*** Opening Entries supplied ***

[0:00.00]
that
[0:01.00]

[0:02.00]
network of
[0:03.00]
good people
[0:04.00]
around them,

*** Closing Entries supplied ***
*** Opening Entries supplied ***

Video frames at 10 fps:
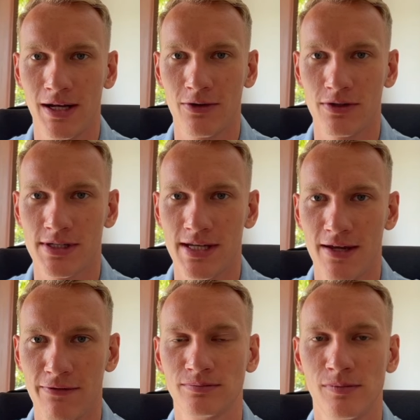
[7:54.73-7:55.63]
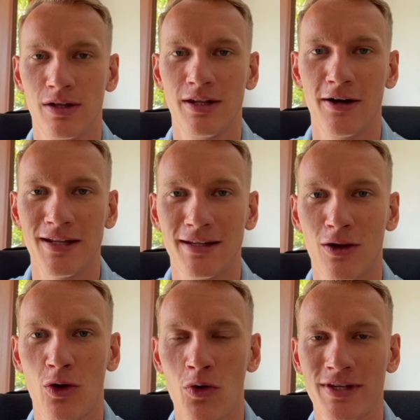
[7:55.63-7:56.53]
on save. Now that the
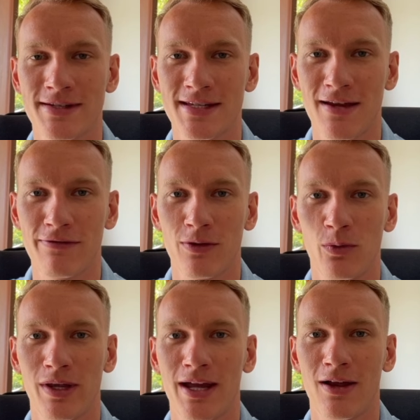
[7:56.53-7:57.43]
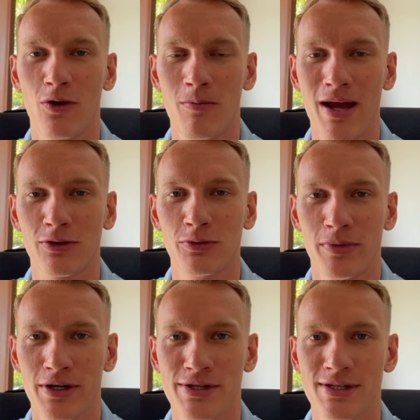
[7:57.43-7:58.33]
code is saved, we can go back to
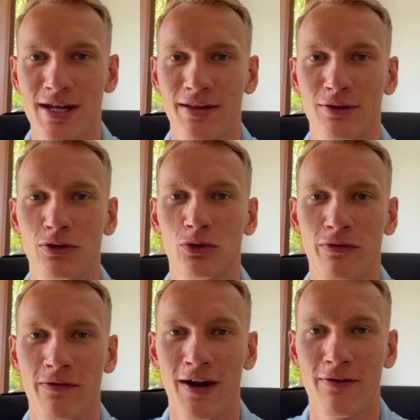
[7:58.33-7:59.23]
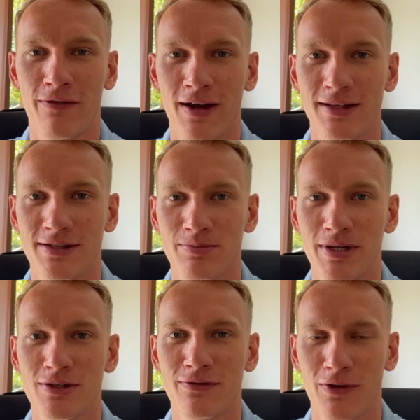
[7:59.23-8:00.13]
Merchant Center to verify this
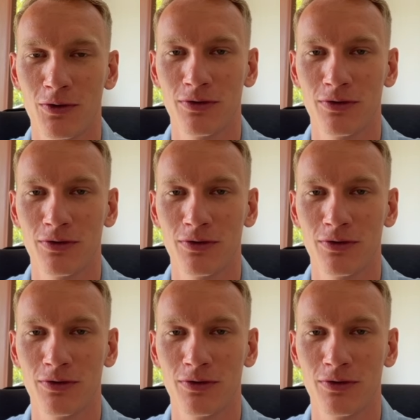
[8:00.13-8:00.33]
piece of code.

*** Closing Entries supplied ***
*** Opening Entries supplied ***

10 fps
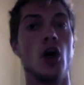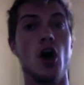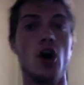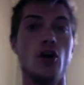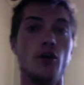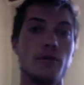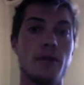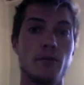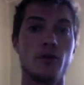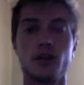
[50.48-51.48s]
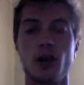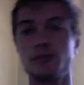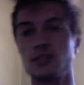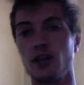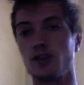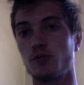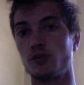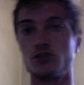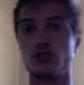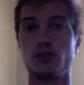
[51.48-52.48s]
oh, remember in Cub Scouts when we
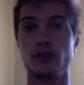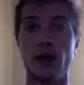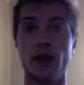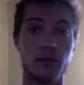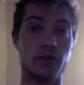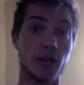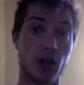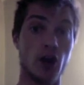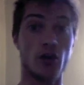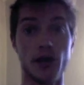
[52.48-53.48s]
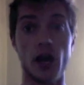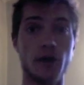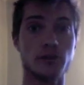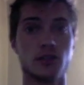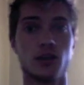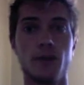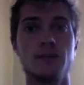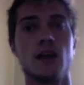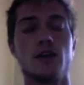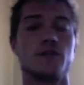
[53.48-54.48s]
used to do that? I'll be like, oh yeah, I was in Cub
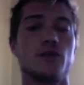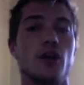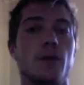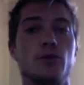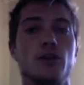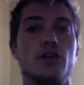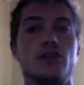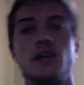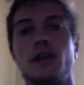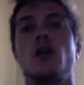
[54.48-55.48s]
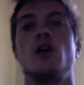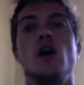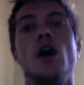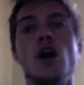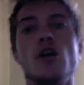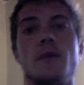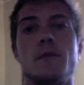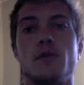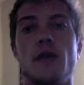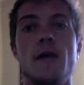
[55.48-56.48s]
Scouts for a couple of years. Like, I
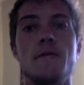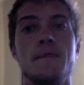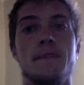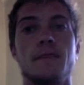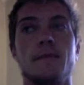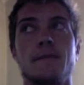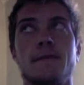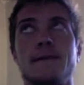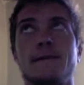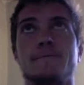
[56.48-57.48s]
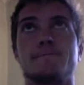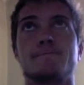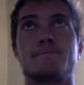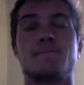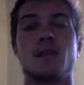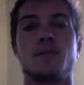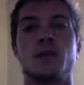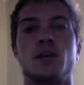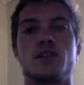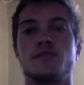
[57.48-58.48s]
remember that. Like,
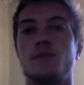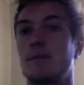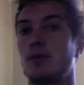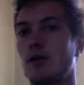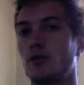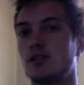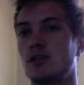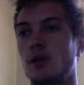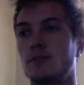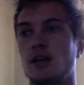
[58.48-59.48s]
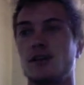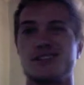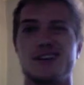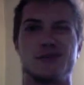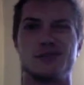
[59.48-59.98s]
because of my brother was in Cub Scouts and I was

*** Closing Entries supplied ***

In the listing above, find the line containing "[50.48-51.48s]" and the line containing "[56.48-57.48s]". Reproduce those lines and all between them exactly, with no pictures and nothing more.

[50.48-51.48s]
[51.48-52.48s]
oh, remember in Cub Scouts when we
[52.48-53.48s]
[53.48-54.48s]
used to do that? I'll be like, oh yeah, I was in Cub
[54.48-55.48s]
[55.48-56.48s]
Scouts for a couple of years. Like, I
[56.48-57.48s]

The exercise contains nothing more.